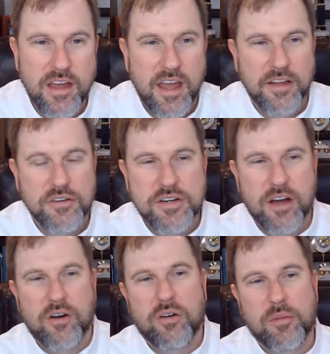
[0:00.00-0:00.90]
and
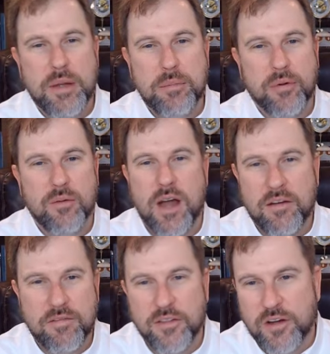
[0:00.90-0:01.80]
tell the people that
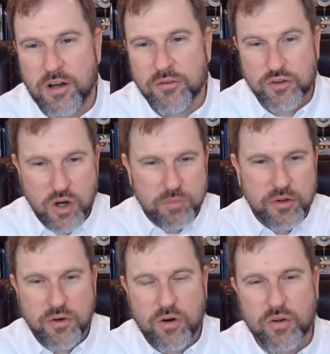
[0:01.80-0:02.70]
ratified the Constitution, show them
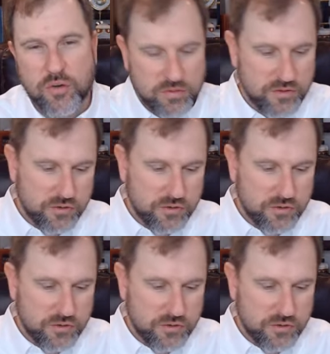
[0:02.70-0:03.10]
this article.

□ □ □ □ □ □ □

## TASK PROMPT
The result should be the same data as above, line for line, with the pictures gone.

## EXERCISE OUTPUT
[0:00.00-0:00.90]
and
[0:00.90-0:01.80]
tell the people that
[0:01.80-0:02.70]
ratified the Constitution, show them
[0:02.70-0:03.10]
this article.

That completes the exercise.